Export Amplitude event data and merged user data to your Google Cloud Storage (GCS) account. Google Cloud's bucket policies let you manage and programmatically export this data into a Google Cloud bucket. From the Amplitude UI, you can set up recurring syncs as often as once per hour.

## Prerequisites

Create a GCS service account and set permissions before you configure the integration.

If you haven't already, [create a service account](https://cloud.google.com/iam/docs/creating-managing-service-account-keys) for Amplitude within the Google Cloud console. This service account lets Amplitude export your data to your Google Cloud project.

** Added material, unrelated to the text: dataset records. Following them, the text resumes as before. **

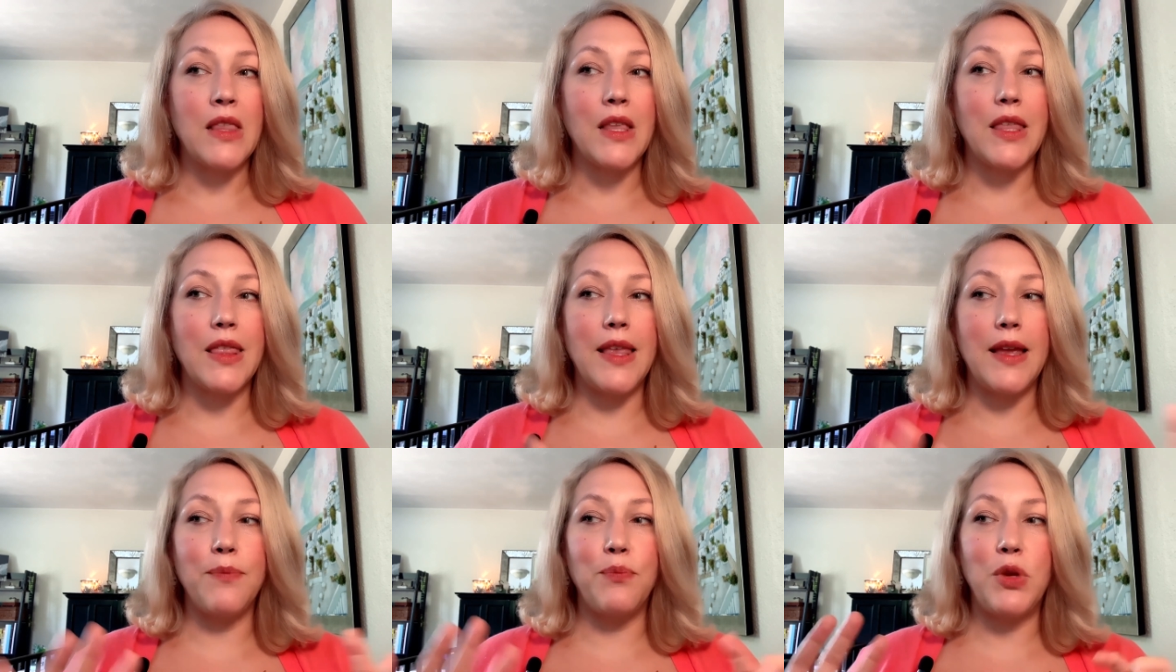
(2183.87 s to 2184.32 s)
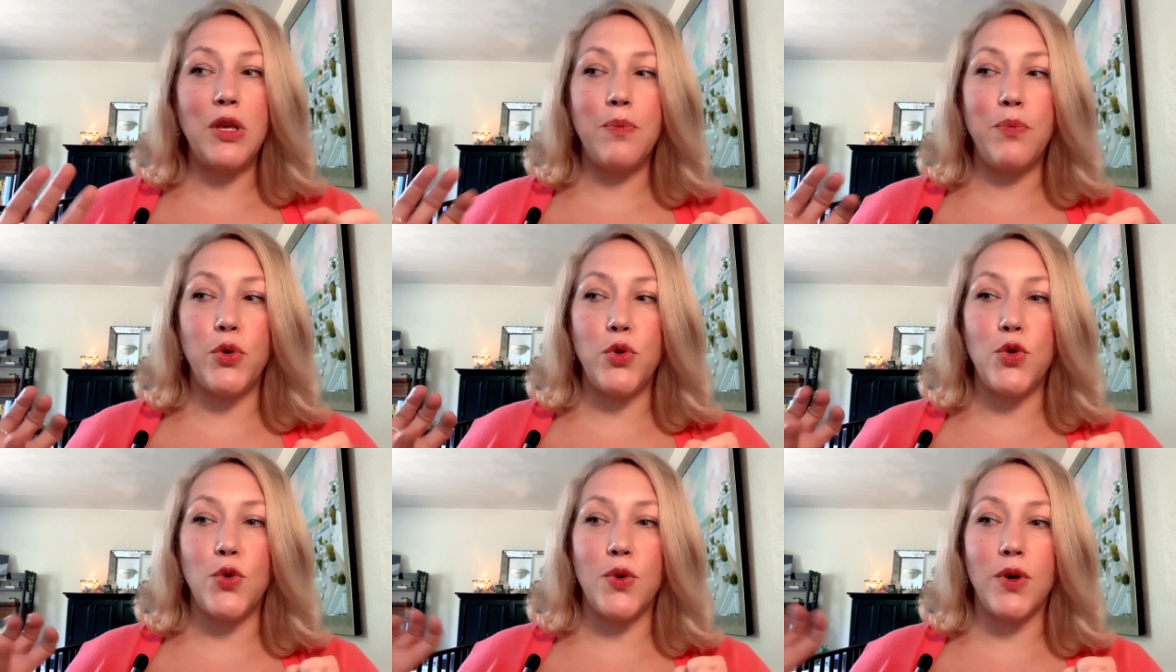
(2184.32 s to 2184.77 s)
than
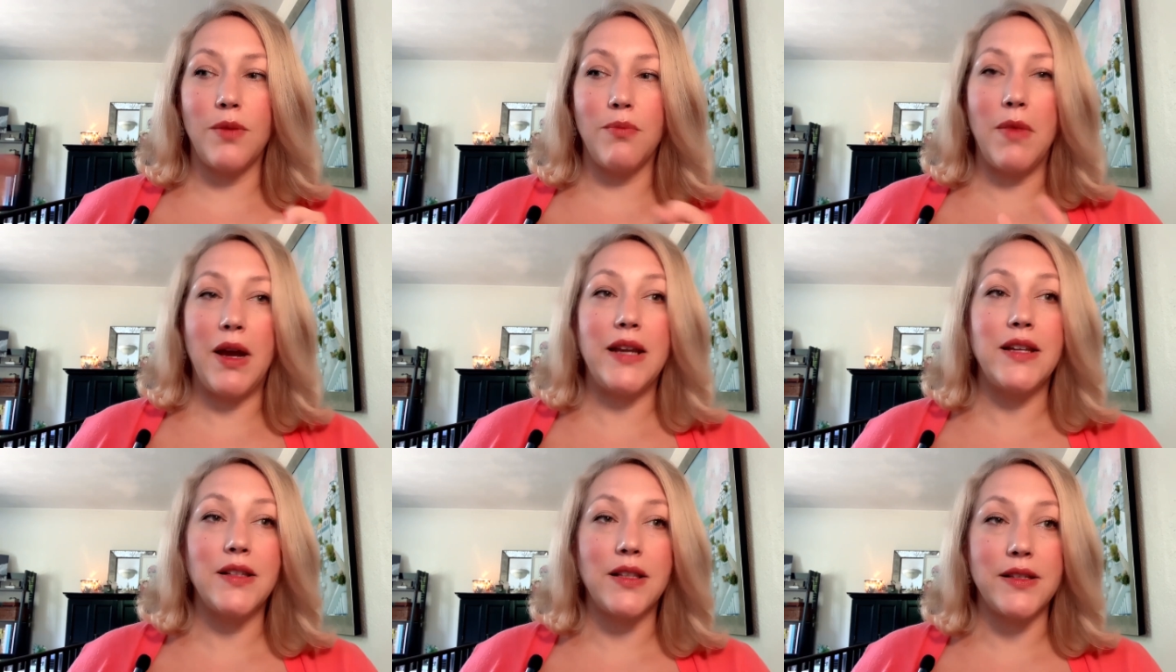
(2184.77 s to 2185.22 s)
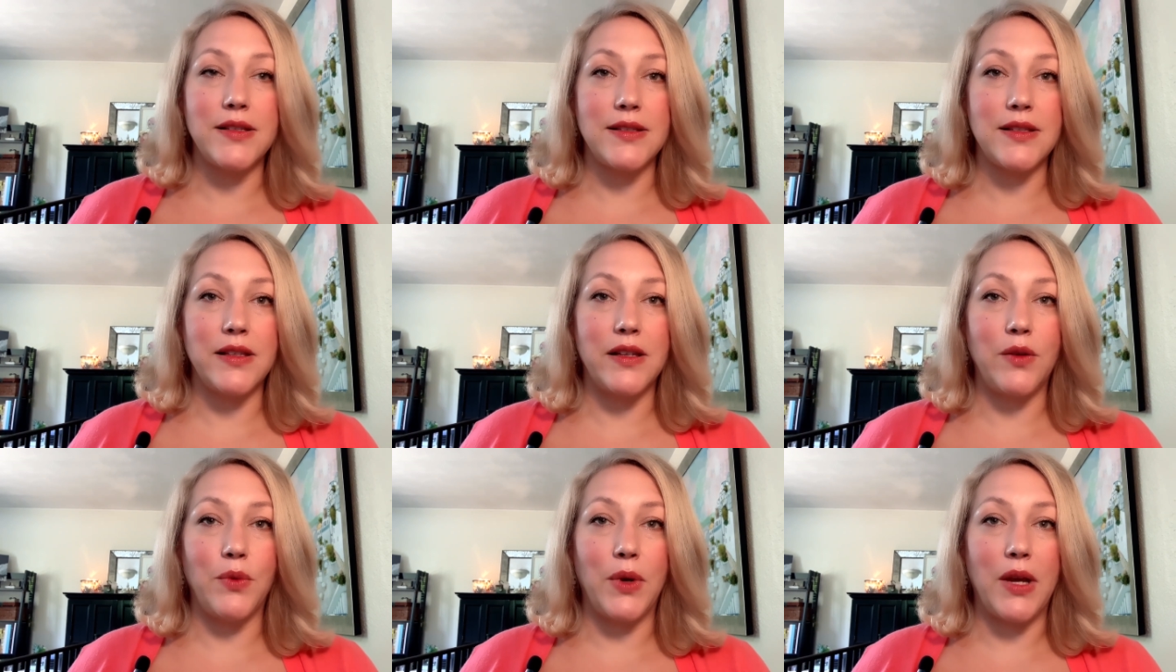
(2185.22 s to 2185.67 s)
people who are
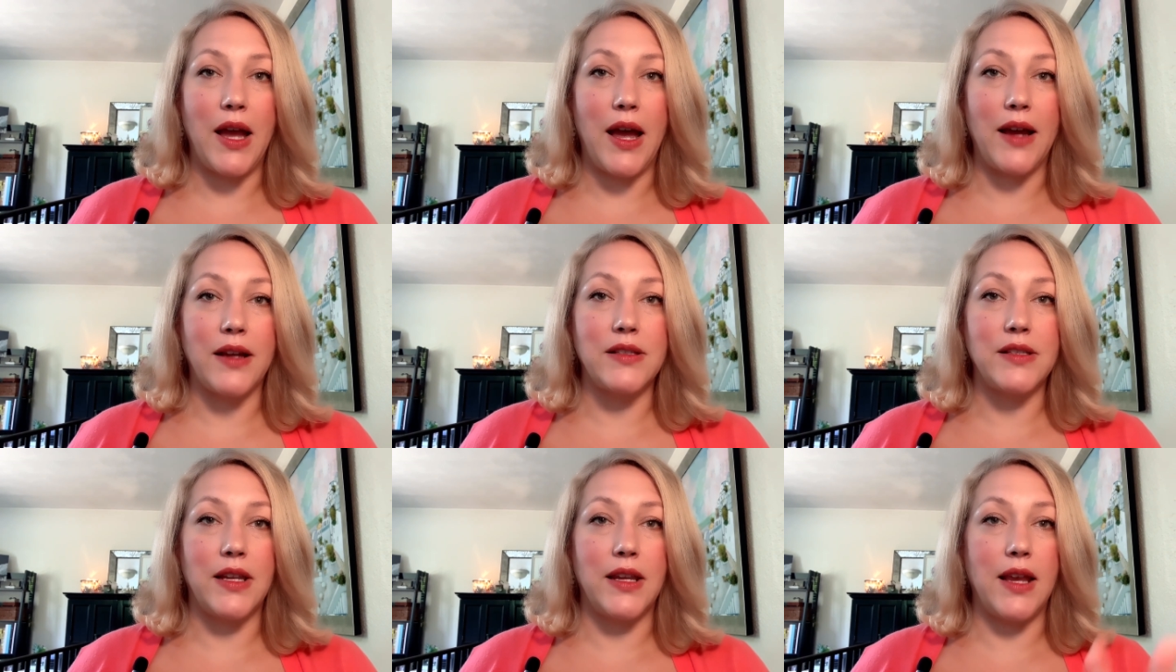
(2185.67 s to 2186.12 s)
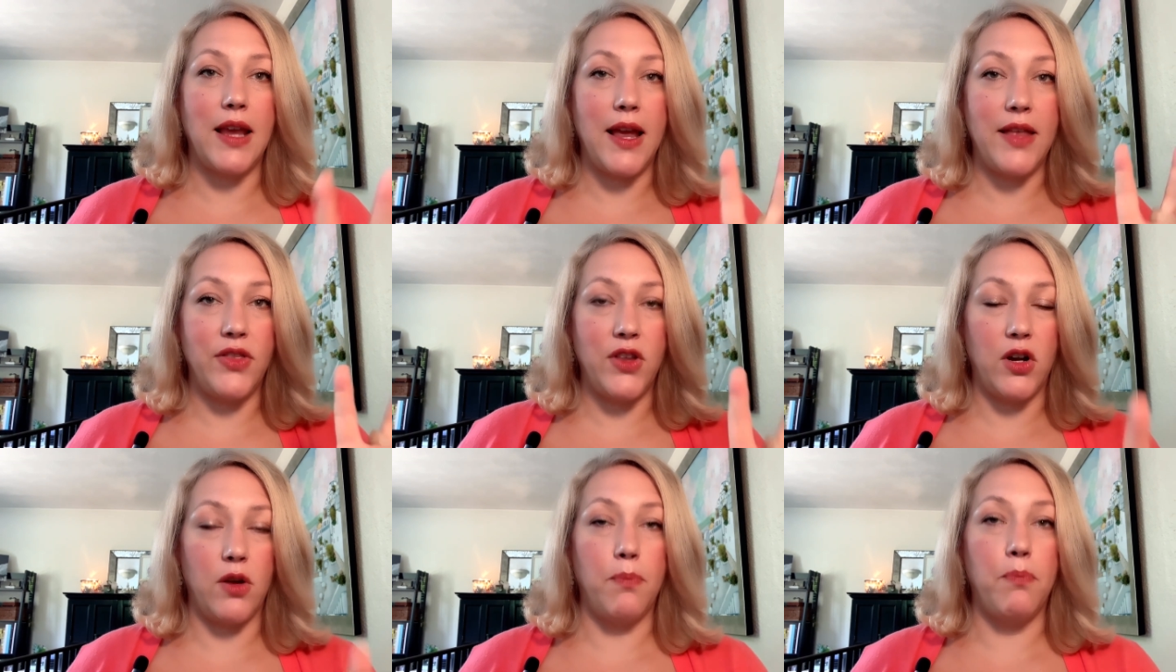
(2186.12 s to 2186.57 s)
mindlessly reacting
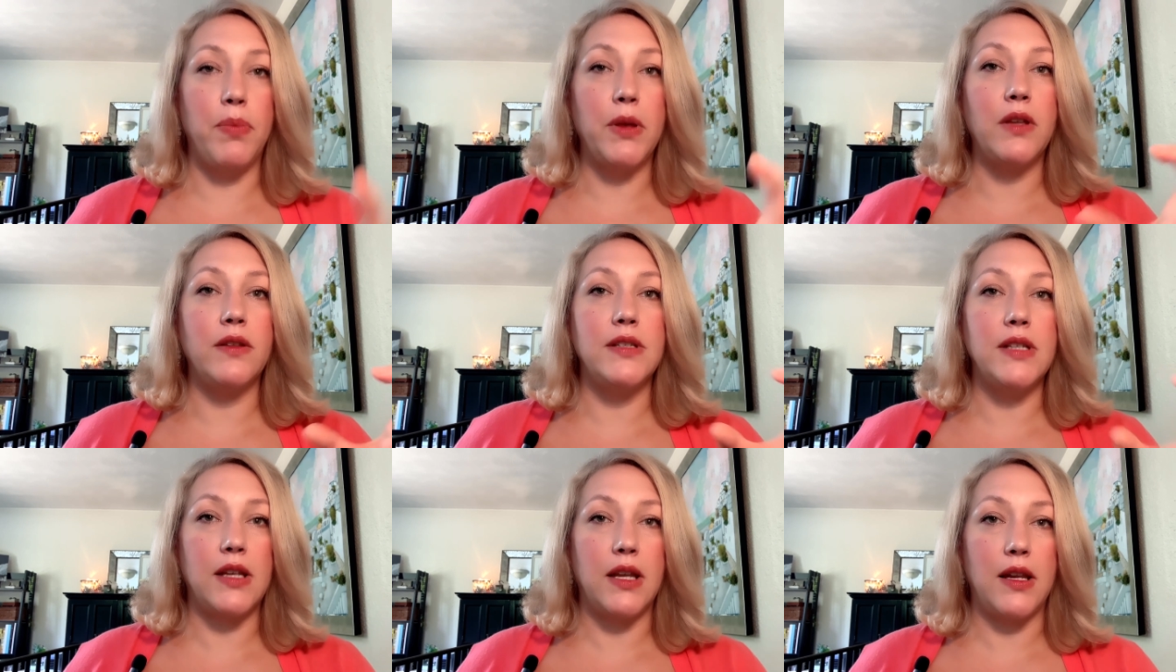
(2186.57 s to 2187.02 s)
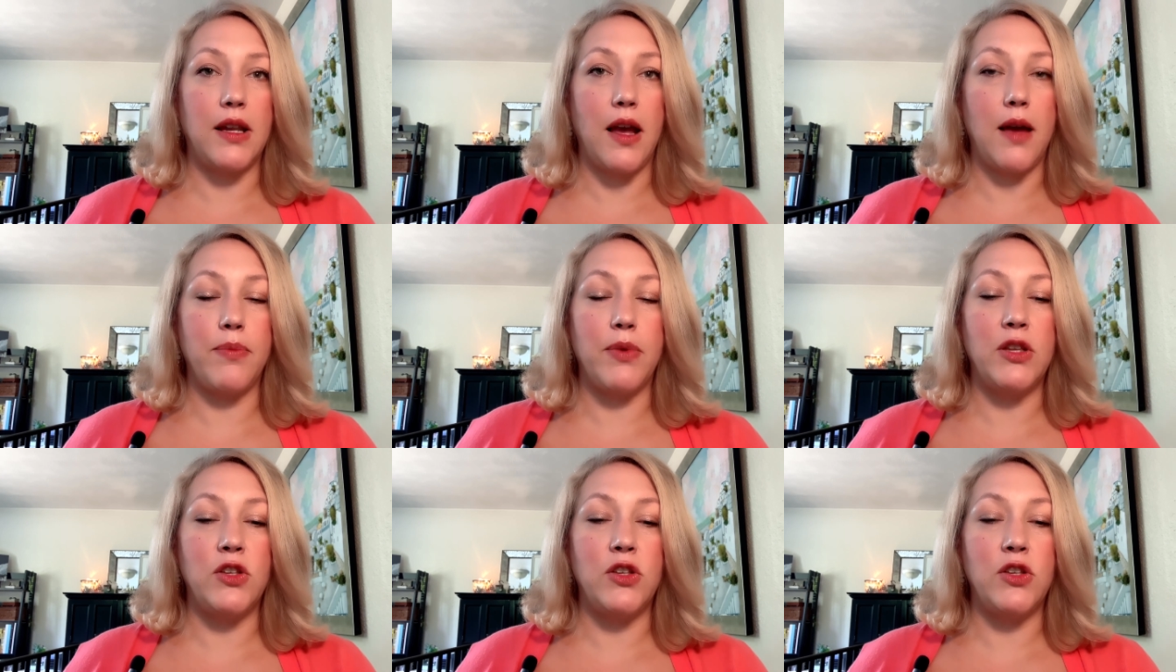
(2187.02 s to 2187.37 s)
and they're building it up.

After you create a service account, generate and download the service account key file and upload it to Amplitude. Export Amplitude's account key in JSON format.

Add this service account as a member to the bucket you want to export data to. Give this member the **storage admin** role so Amplitude has the permissions to export data to your bucket.

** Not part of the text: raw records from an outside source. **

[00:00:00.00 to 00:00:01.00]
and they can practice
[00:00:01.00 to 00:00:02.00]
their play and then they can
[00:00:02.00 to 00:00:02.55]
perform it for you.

You can also create your own role. The export process requires these permissions at minimum:

- `storage.buckets.get`
- `storage.objects.get`
- `storage.objects.create`
- `storage.objects.delete`
- `storage.objects.list`

## Set up the integration

{% callout type="note" title="" %}
You need admin privileges in Amplitude, and a role that lets you enable resources in GCS.
{% /callout %}


1. In Amplitude Data, click **Catalog** and select the **Destinations** tab.
2. In the Warehouse Destination section, click **Google Cloud Storage**.
3. On the **Getting Started** tab, select the data you want to export. You can *Export events ingested today and moving forward*, *Export all merged Amplitude IDs*, or both. For events, you can also specify filtering conditions to export only events that meet certain criteria.

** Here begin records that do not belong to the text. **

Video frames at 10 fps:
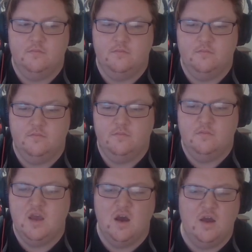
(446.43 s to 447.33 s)
No,
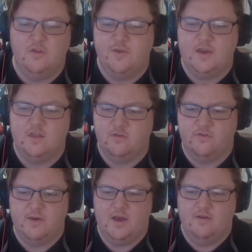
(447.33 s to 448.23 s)
I don't think either of
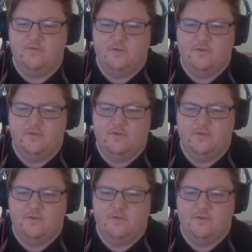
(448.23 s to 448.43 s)
them have.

{% callout type="note" title="" %}
You can export these two data types to separate buckets. Complete the setup flow twice: once for each data type.
{% /callout %}

4. Review the Event table and Merge IDs table schemas and click **Next**.
5. In the *Google Cloud Credentials For Amplitude* section, upload the Service Account Key file. This file must be in JSON format.
6. After you upload the account service key, fill out the Google Cloud bucket details in the *Google Cloud Bucket Details* section.
7. Click **Next**. Amplitude attempts a test upload to check that the credentials work. If the upload succeeds, click **Finish** to complete the GCS destination configuration and activation.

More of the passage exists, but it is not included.